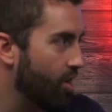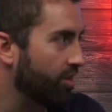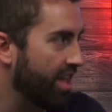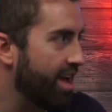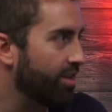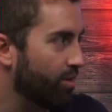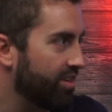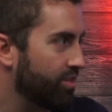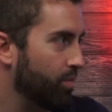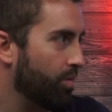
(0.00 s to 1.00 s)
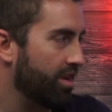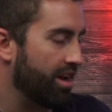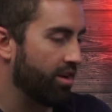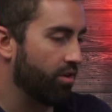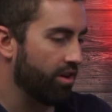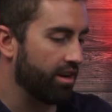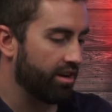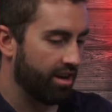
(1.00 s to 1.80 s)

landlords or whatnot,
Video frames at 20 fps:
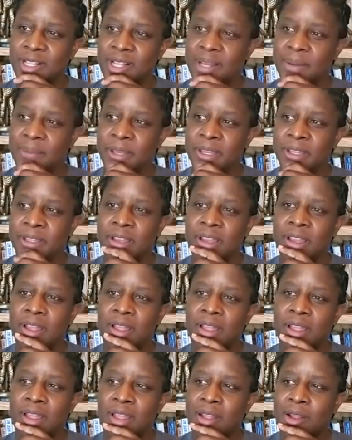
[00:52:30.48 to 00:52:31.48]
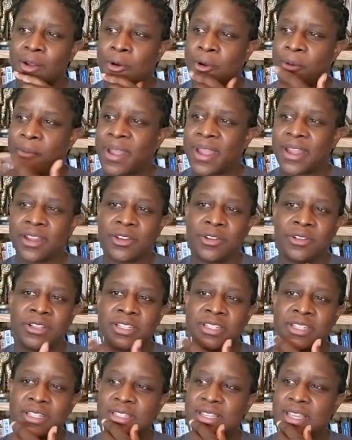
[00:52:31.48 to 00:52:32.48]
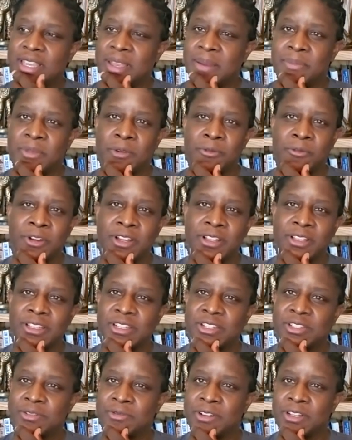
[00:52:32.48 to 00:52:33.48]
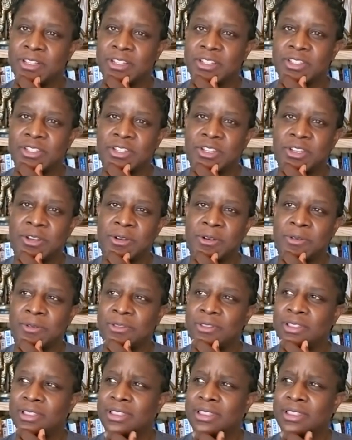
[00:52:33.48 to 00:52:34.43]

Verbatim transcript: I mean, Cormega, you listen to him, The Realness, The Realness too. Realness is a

§ §

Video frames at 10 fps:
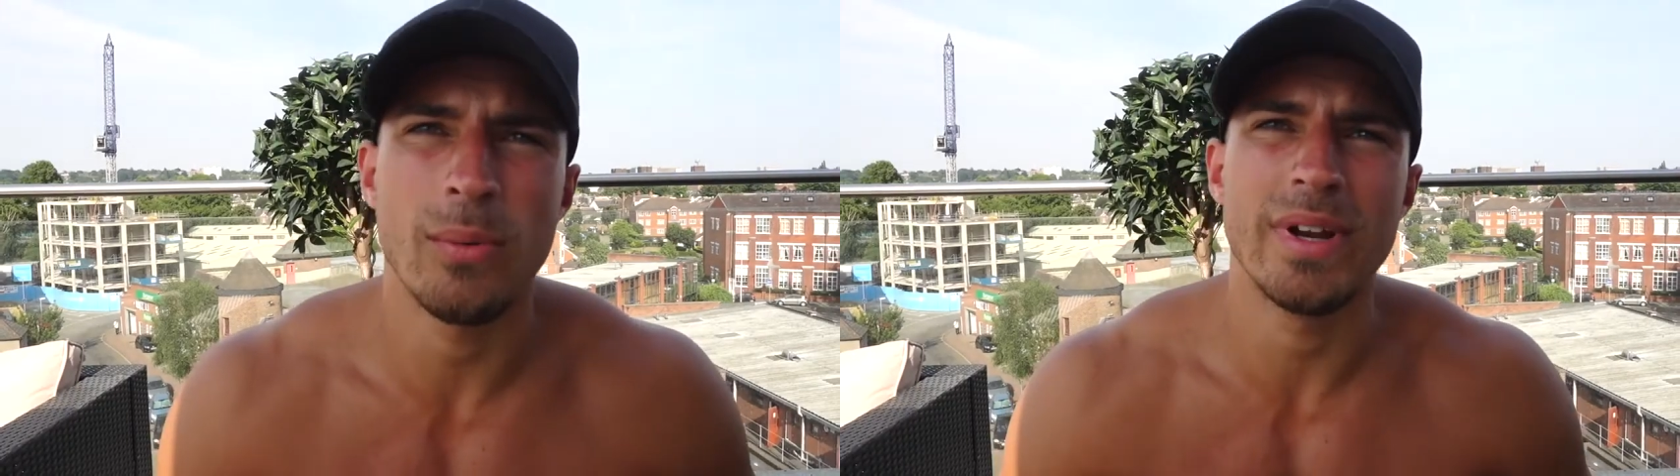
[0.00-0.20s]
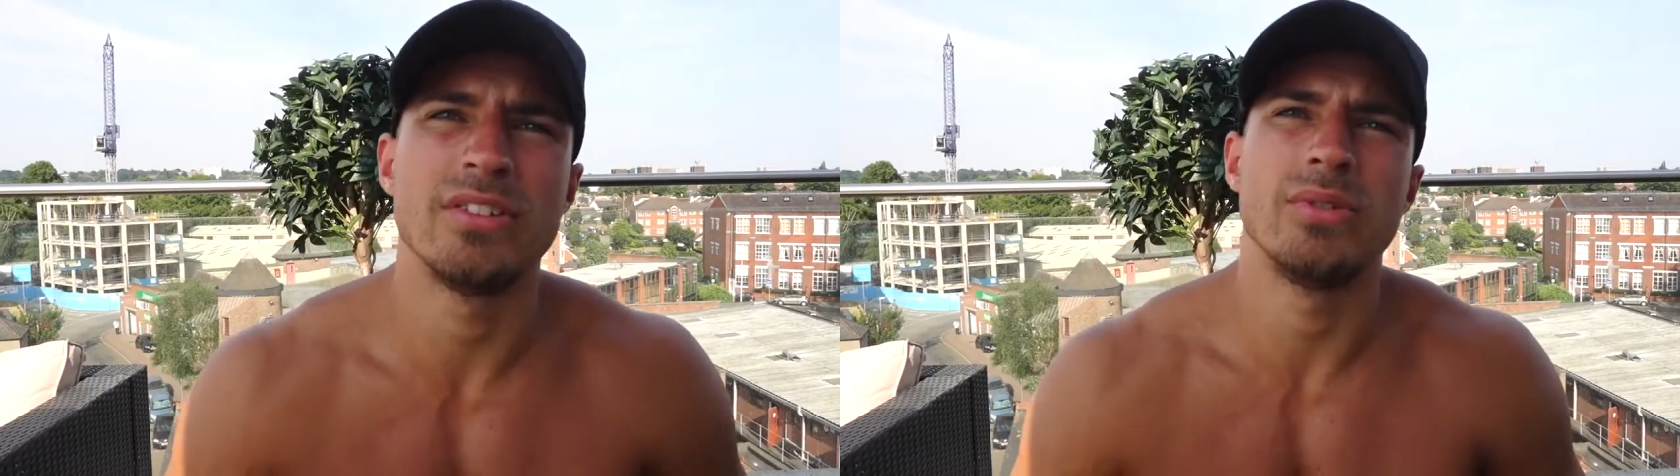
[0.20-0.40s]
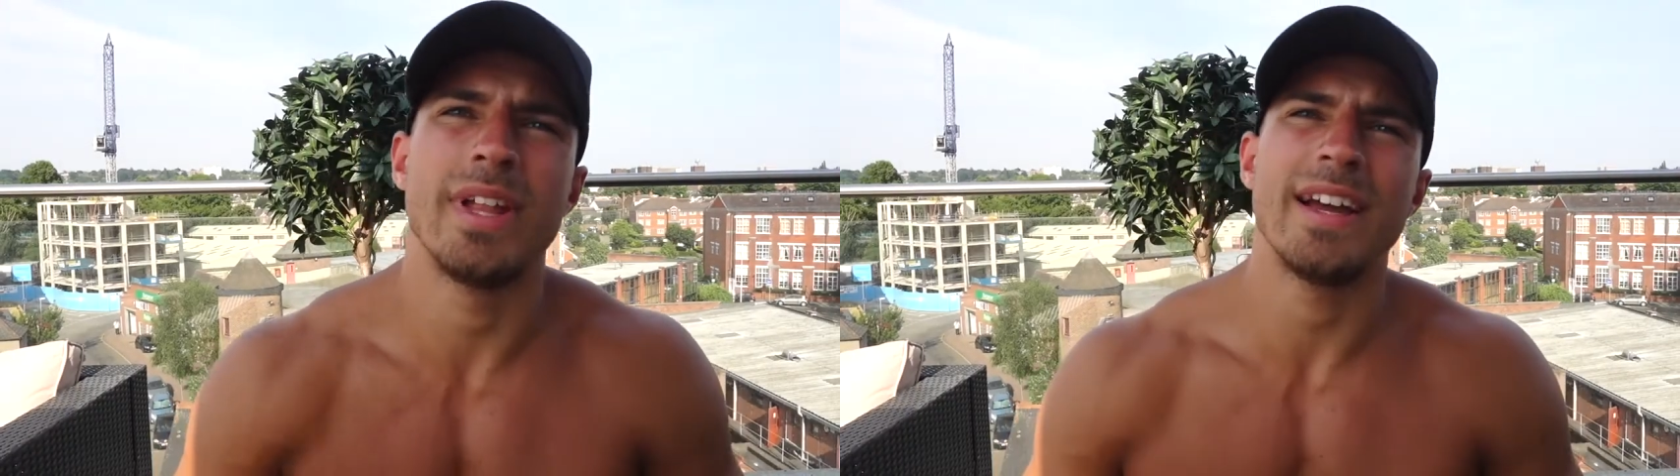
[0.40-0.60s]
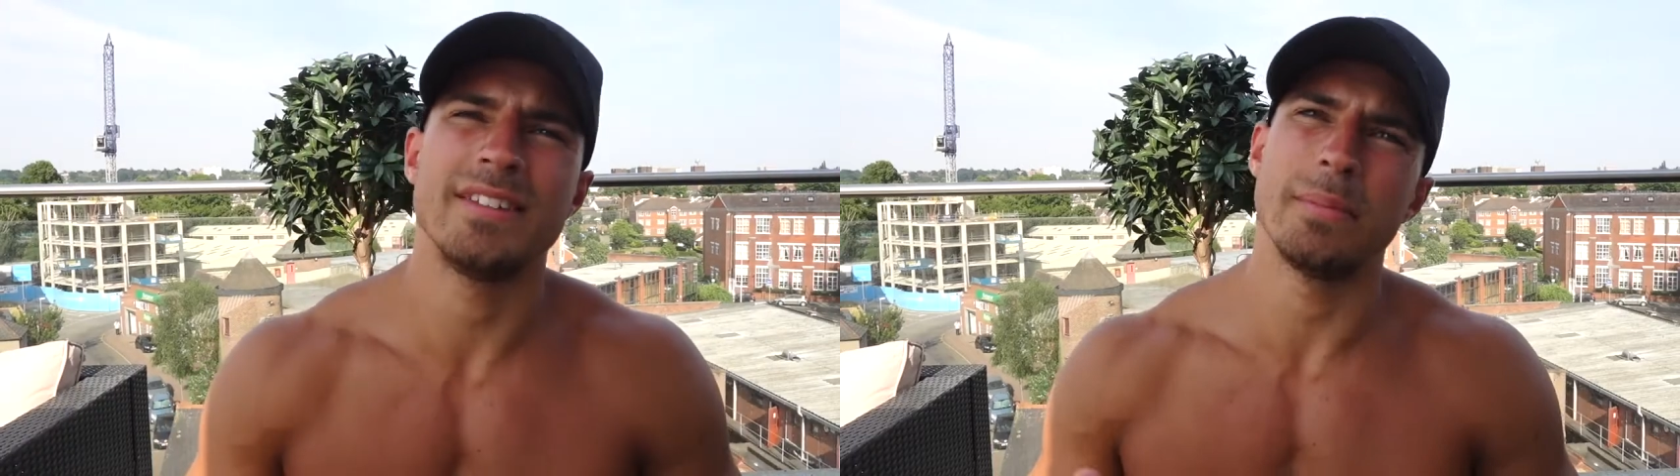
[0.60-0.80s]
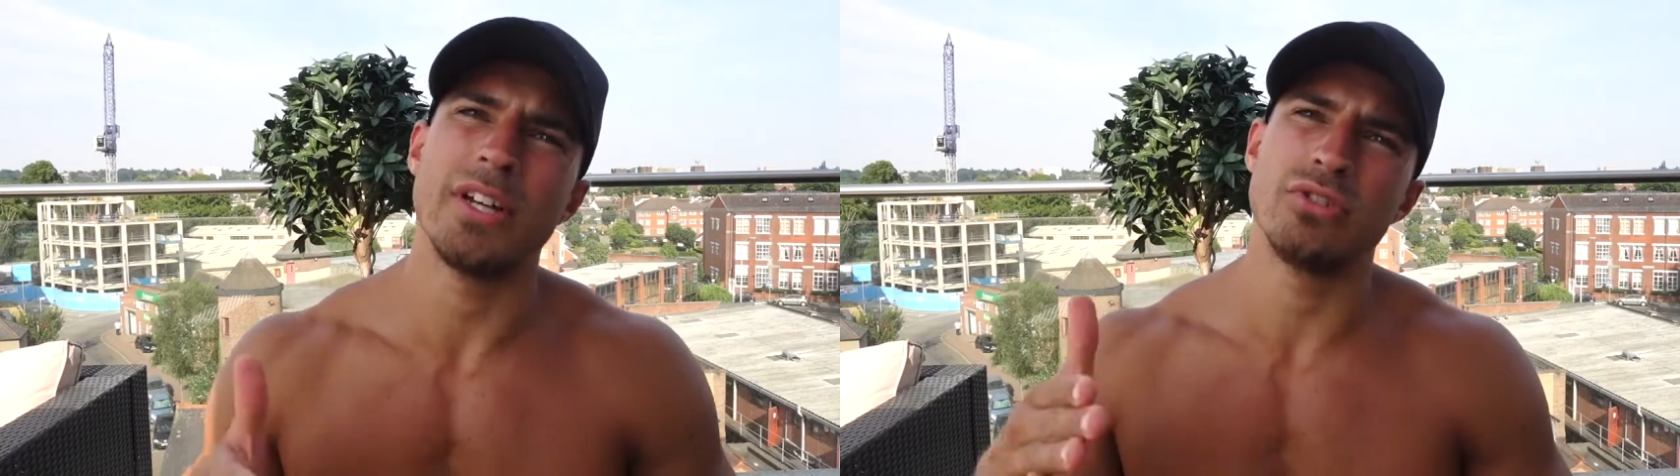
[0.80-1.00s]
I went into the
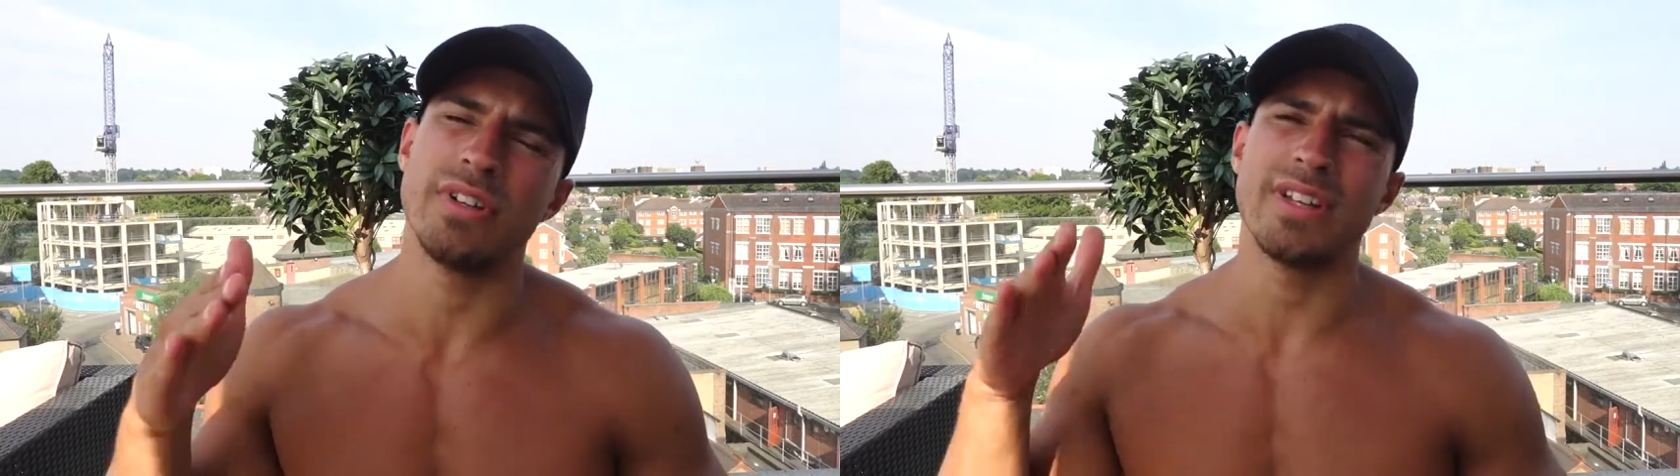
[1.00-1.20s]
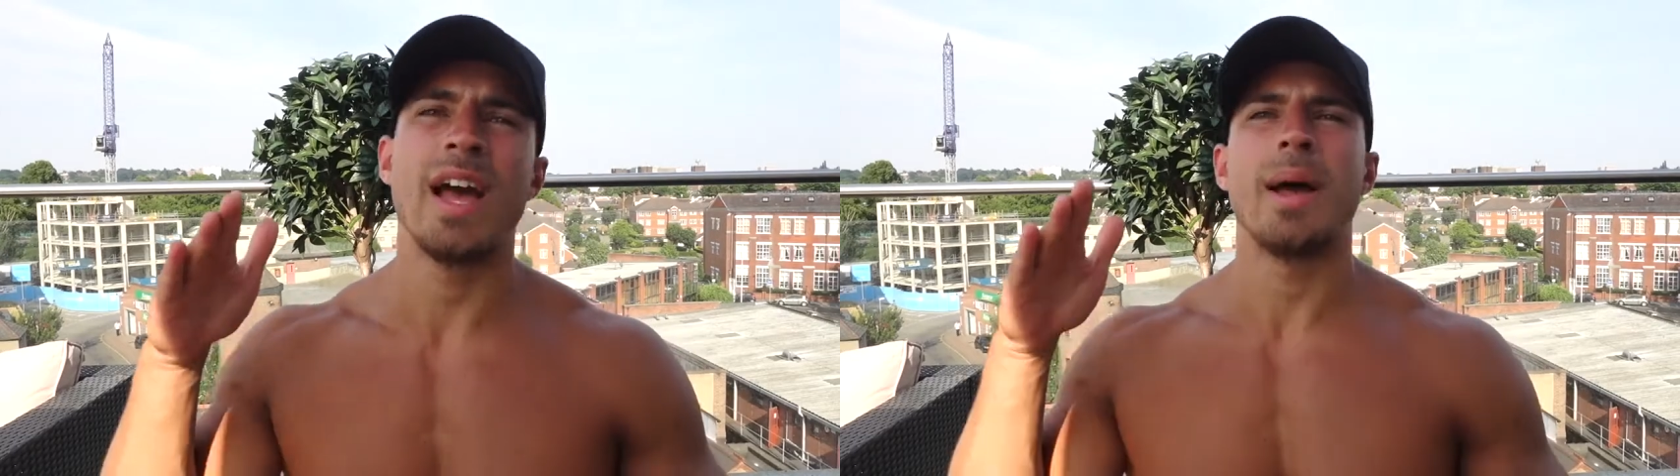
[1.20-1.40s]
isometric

§ §

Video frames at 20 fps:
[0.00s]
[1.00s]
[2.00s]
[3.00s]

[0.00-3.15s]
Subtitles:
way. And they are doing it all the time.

§ §

INSTRUCTIONS FOR THE TASK
Pictures aside, return exactly the lines from the data above, starting at the line that has "(0.00 s to 1.00 s)" and ending at the line that has "Verbatim transcript: I", both included.

YOUR SOLUTION
(0.00 s to 1.00 s)
(1.00 s to 1.80 s)

landlords or whatnot,
Video frames at 20 fps:
[00:52:30.48 to 00:52:31.48]
[00:52:31.48 to 00:52:32.48]
[00:52:32.48 to 00:52:33.48]
[00:52:33.48 to 00:52:34.43]

Verbatim transcript: I mean, Cormega, you listen to him, The Realness, The Realness too. Realness is a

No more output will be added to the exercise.